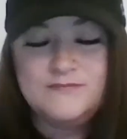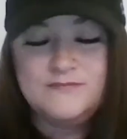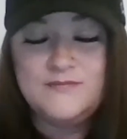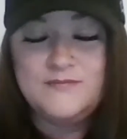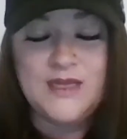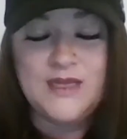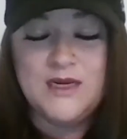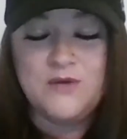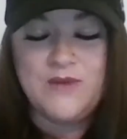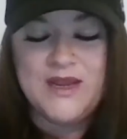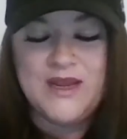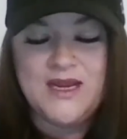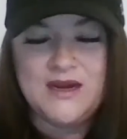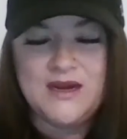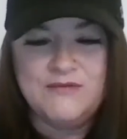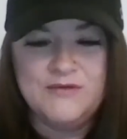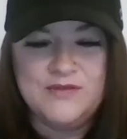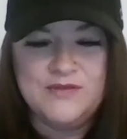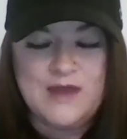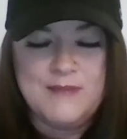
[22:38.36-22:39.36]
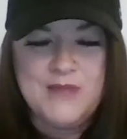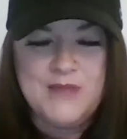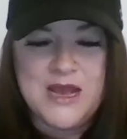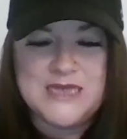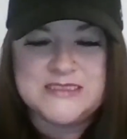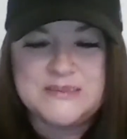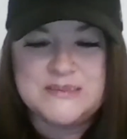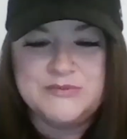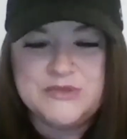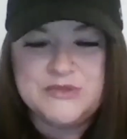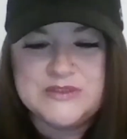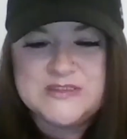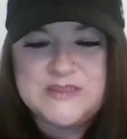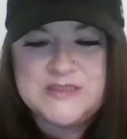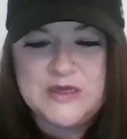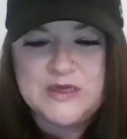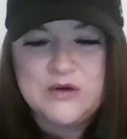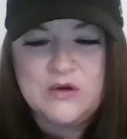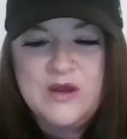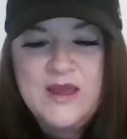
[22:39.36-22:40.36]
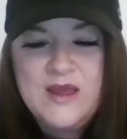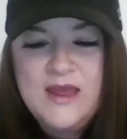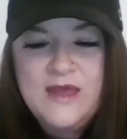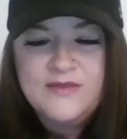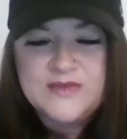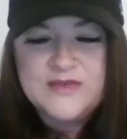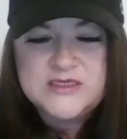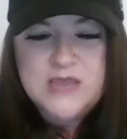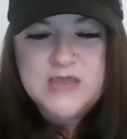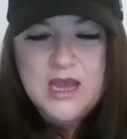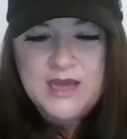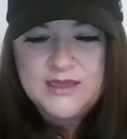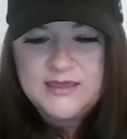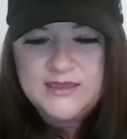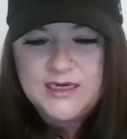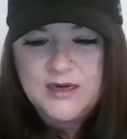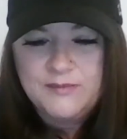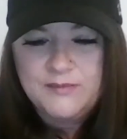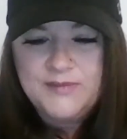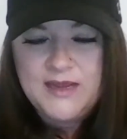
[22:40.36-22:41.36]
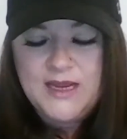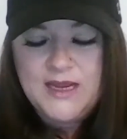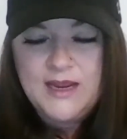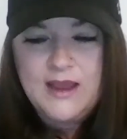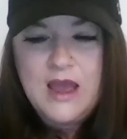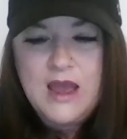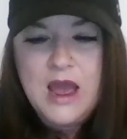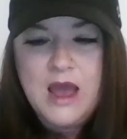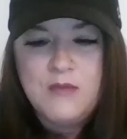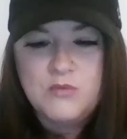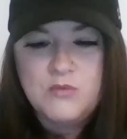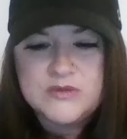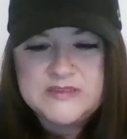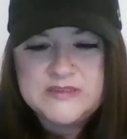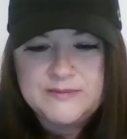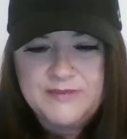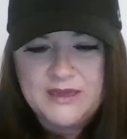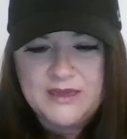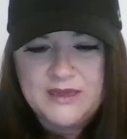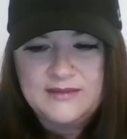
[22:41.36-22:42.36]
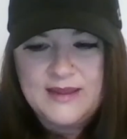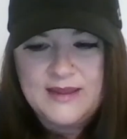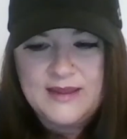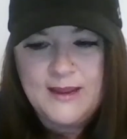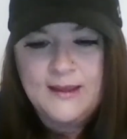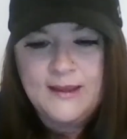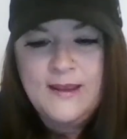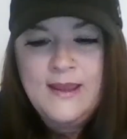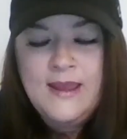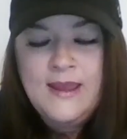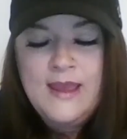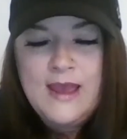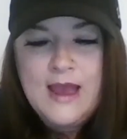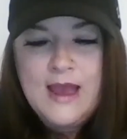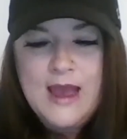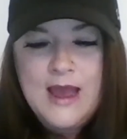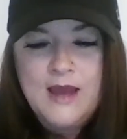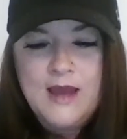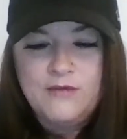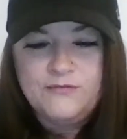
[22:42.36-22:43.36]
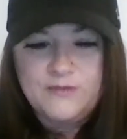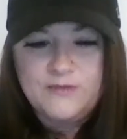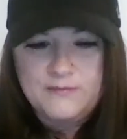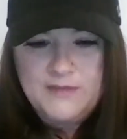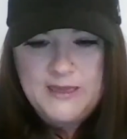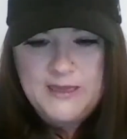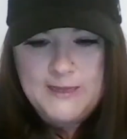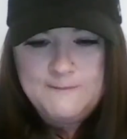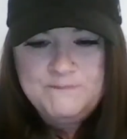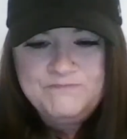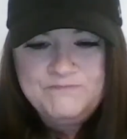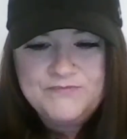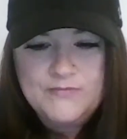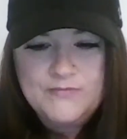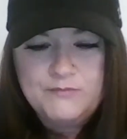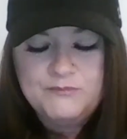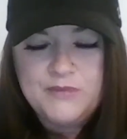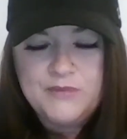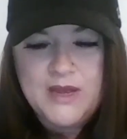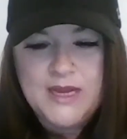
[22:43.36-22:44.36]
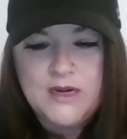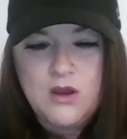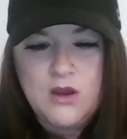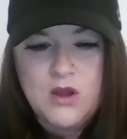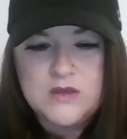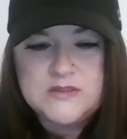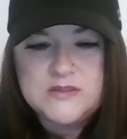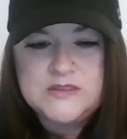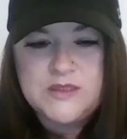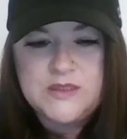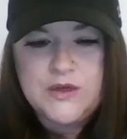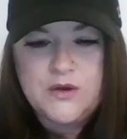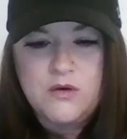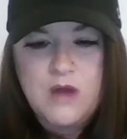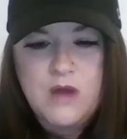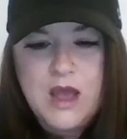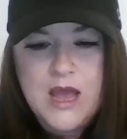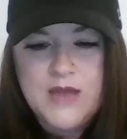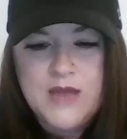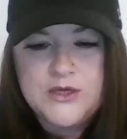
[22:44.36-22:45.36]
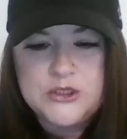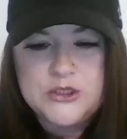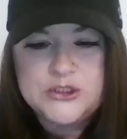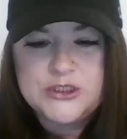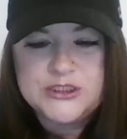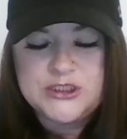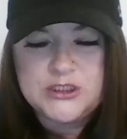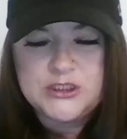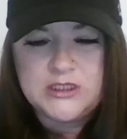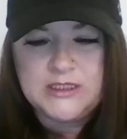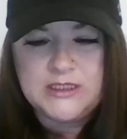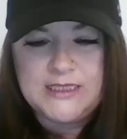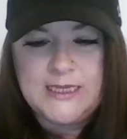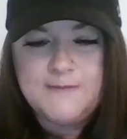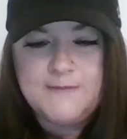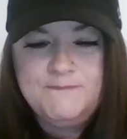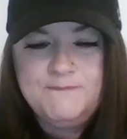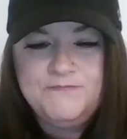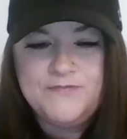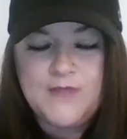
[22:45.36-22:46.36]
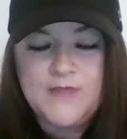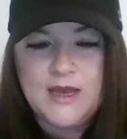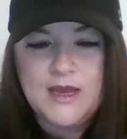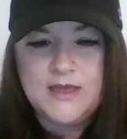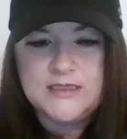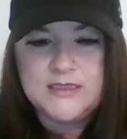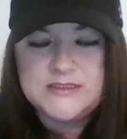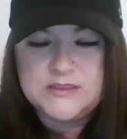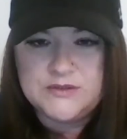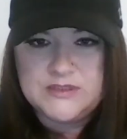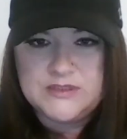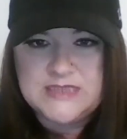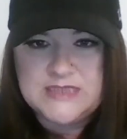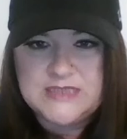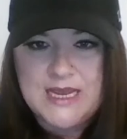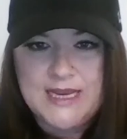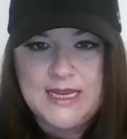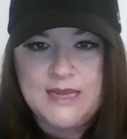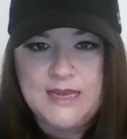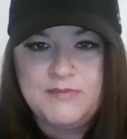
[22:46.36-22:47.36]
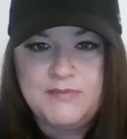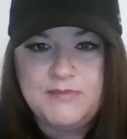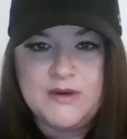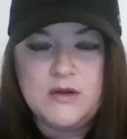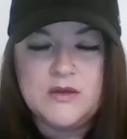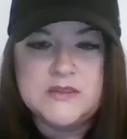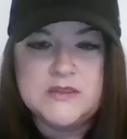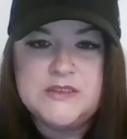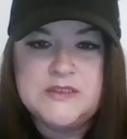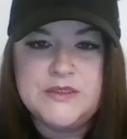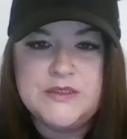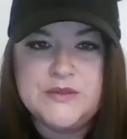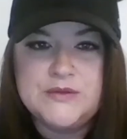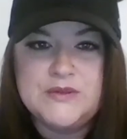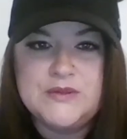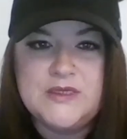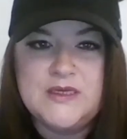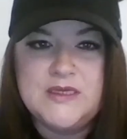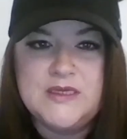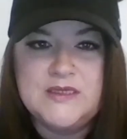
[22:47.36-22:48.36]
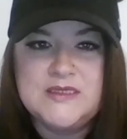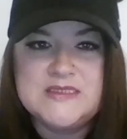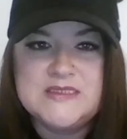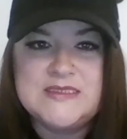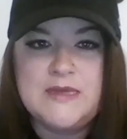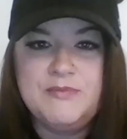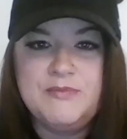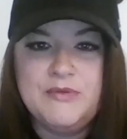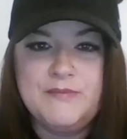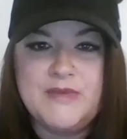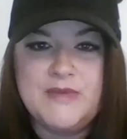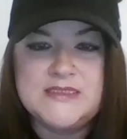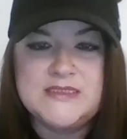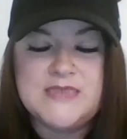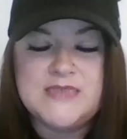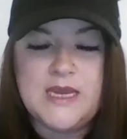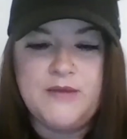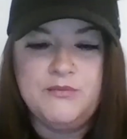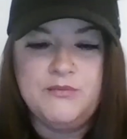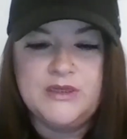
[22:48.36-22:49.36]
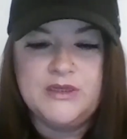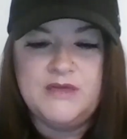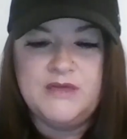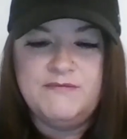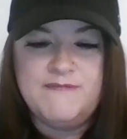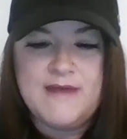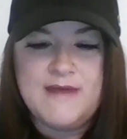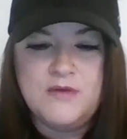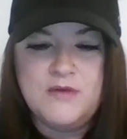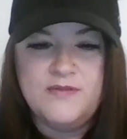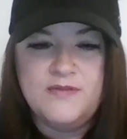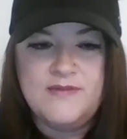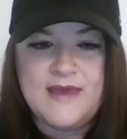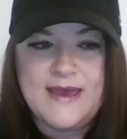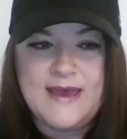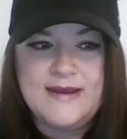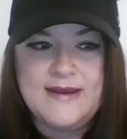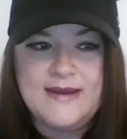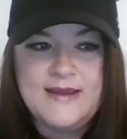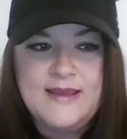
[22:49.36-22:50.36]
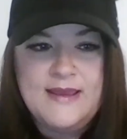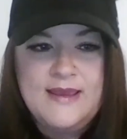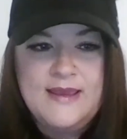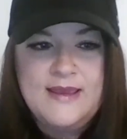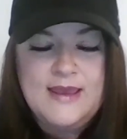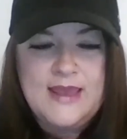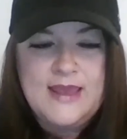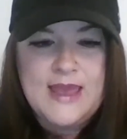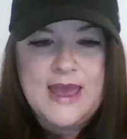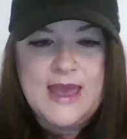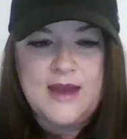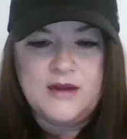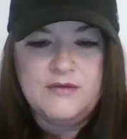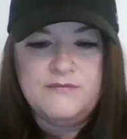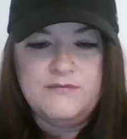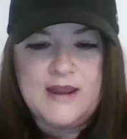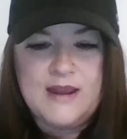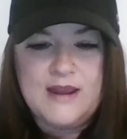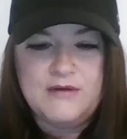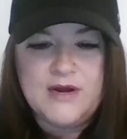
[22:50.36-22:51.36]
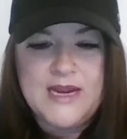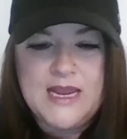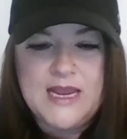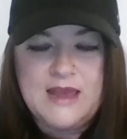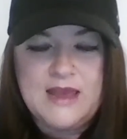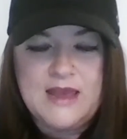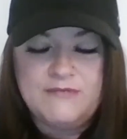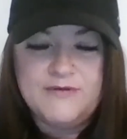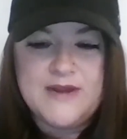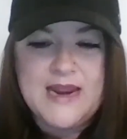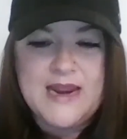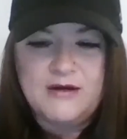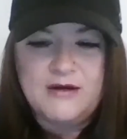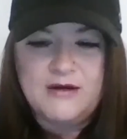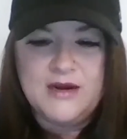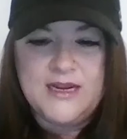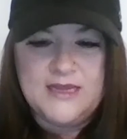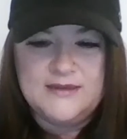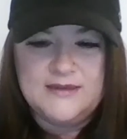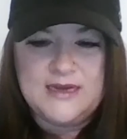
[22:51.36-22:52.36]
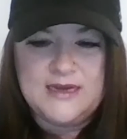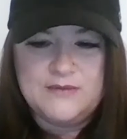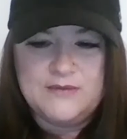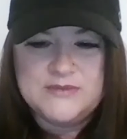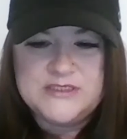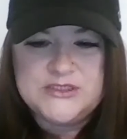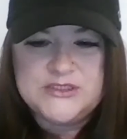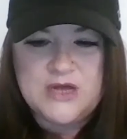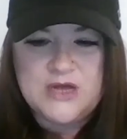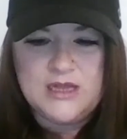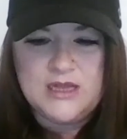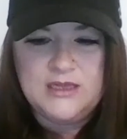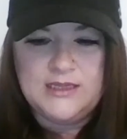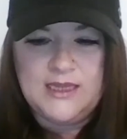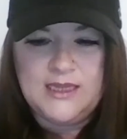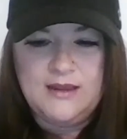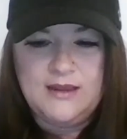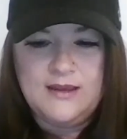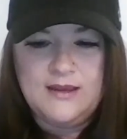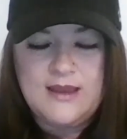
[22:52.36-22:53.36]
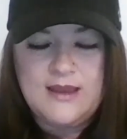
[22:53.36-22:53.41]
in a way you never thought possible. So the talk therapy was a big thing for me, but also nutritionally, so the diet, but also the supplements. I really found that out of every area that I was struggling,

[Work required]
Where the data includes pictures, leave them out and write out everything else exactly.

[Completed exercise]
[22:38.36-22:39.36]
[22:39.36-22:40.36]
[22:40.36-22:41.36]
[22:41.36-22:42.36]
[22:42.36-22:43.36]
[22:43.36-22:44.36]
[22:44.36-22:45.36]
[22:45.36-22:46.36]
[22:46.36-22:47.36]
[22:47.36-22:48.36]
[22:48.36-22:49.36]
[22:49.36-22:50.36]
[22:50.36-22:51.36]
[22:51.36-22:52.36]
[22:52.36-22:53.36]
[22:53.36-22:53.41]
in a way you never thought possible. So the talk therapy was a big thing for me, but also nutritionally, so the diet, but also the supplements. I really found that out of every area that I was struggling,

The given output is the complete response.